> Task directions
Return every entry exactly, except for any pictures.

Saved data entries
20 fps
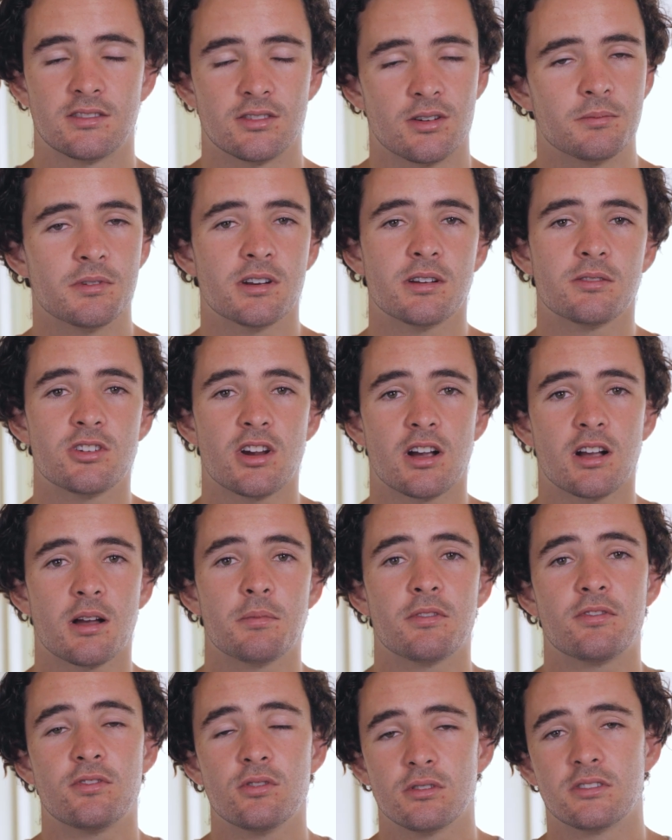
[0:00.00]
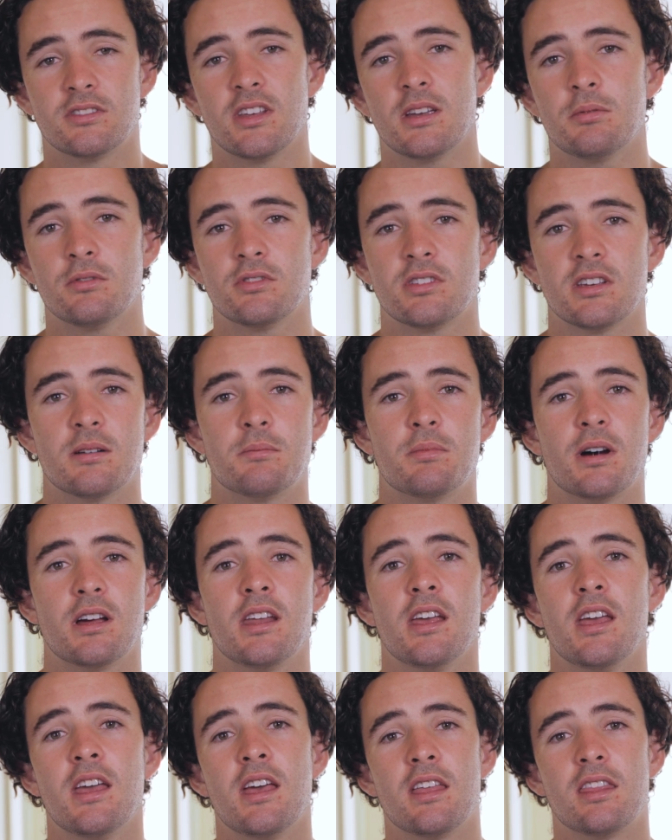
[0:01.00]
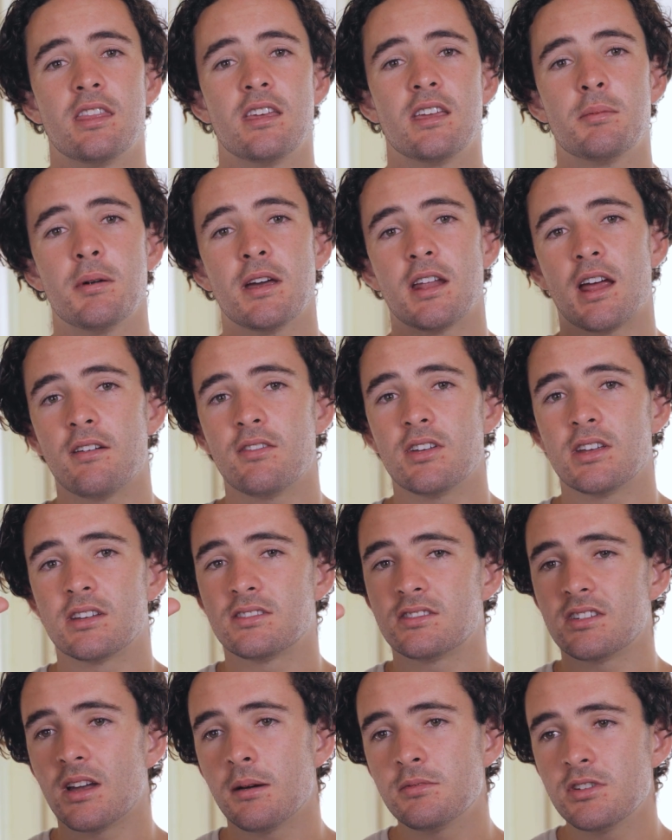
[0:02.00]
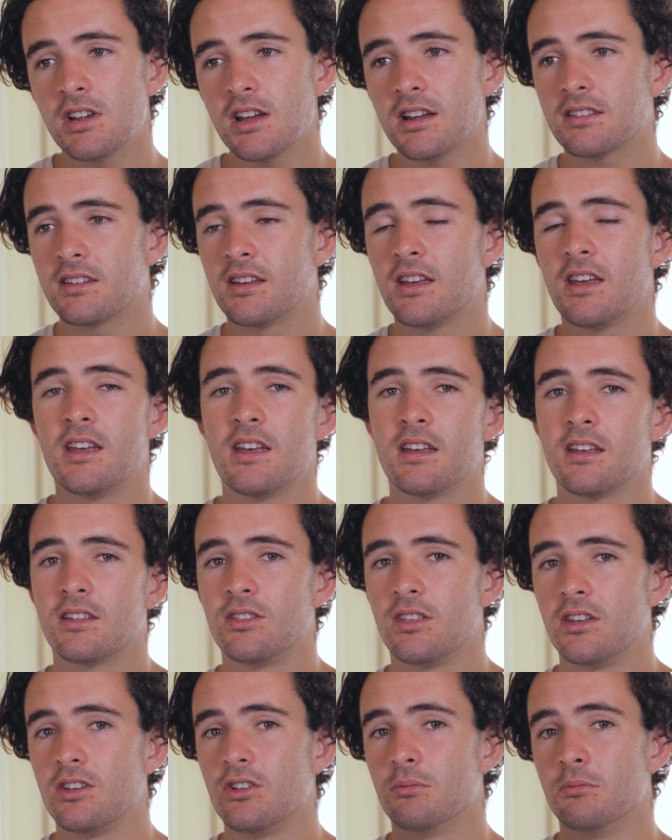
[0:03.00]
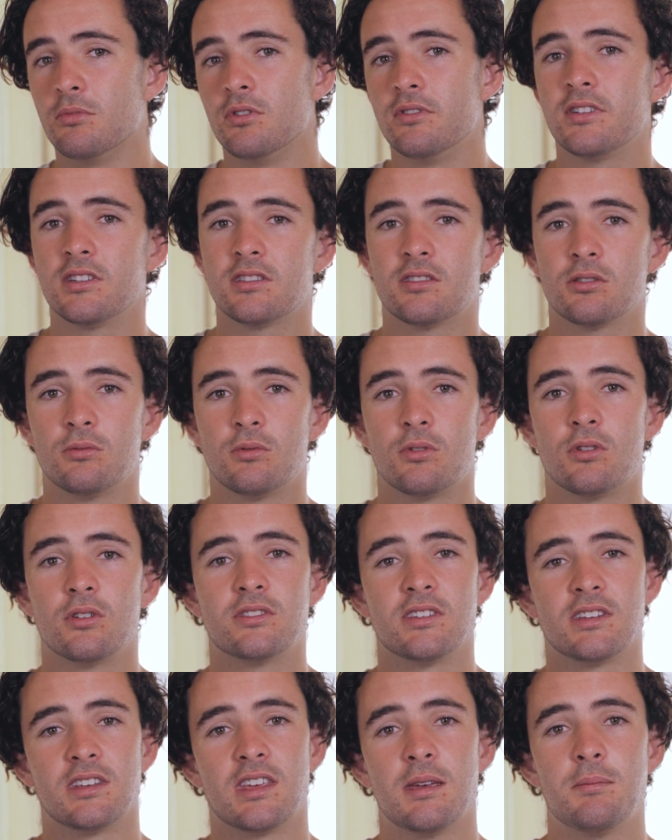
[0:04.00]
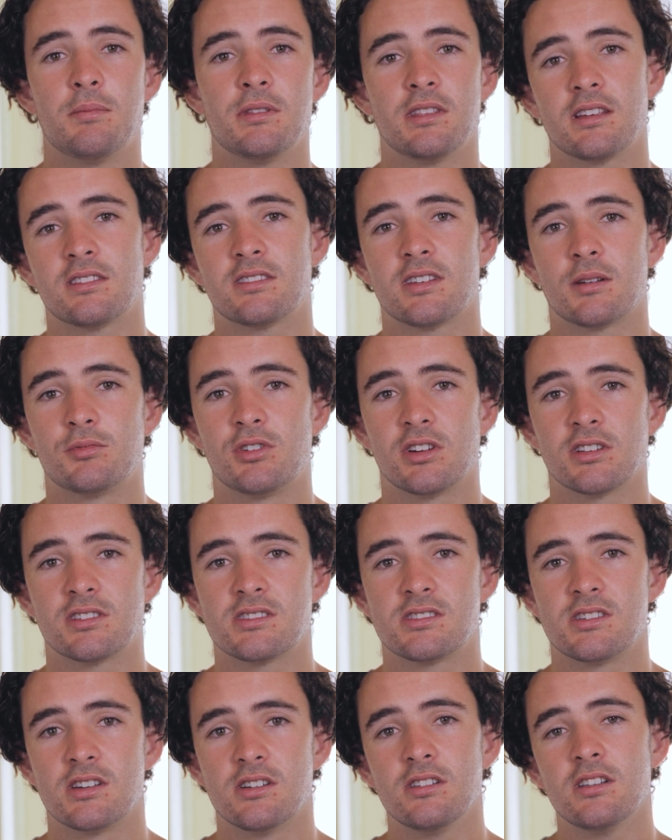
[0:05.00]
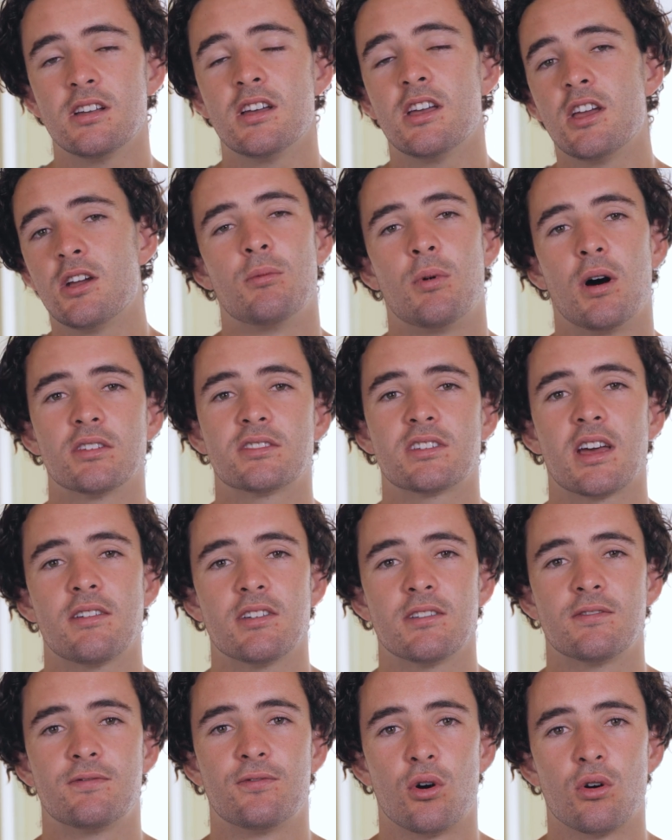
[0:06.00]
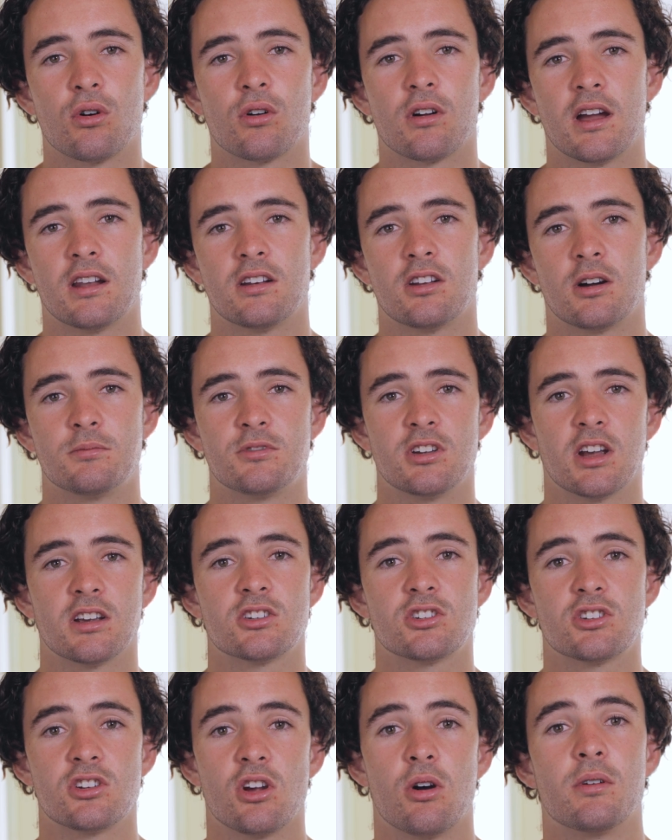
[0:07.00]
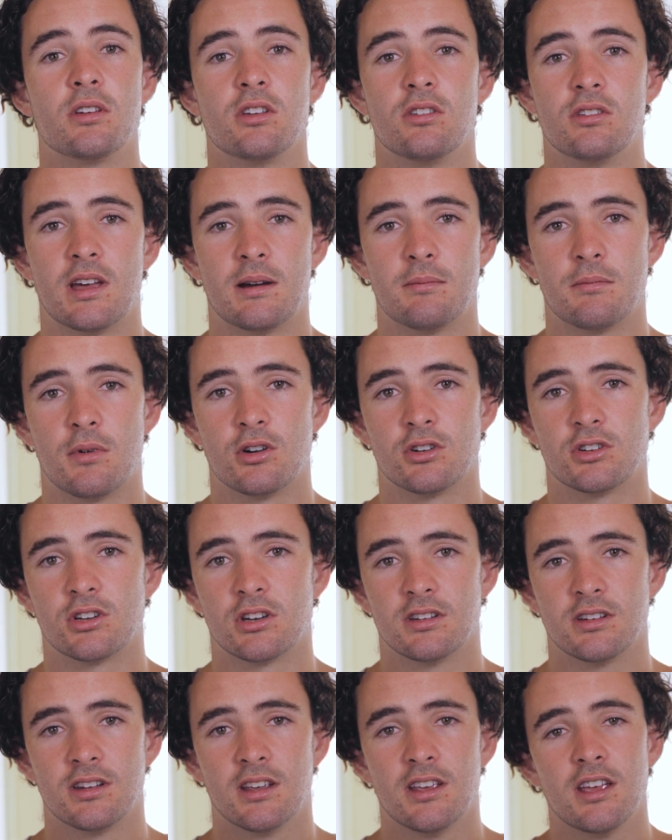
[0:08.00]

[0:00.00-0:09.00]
So I'm going to chuck up a few examples here, but think about having a subject that you're moving towards and keeping that subject still whilst having foreground objects showing you that motion.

> Solution
20 fps
[0:00.00]
[0:01.00]
[0:02.00]
[0:03.00]
[0:04.00]
[0:05.00]
[0:06.00]
[0:07.00]
[0:08.00]

[0:00.00-0:09.00]
So I'm going to chuck up a few examples here, but think about having a subject that you're moving towards and keeping that subject still whilst having foreground objects showing you that motion.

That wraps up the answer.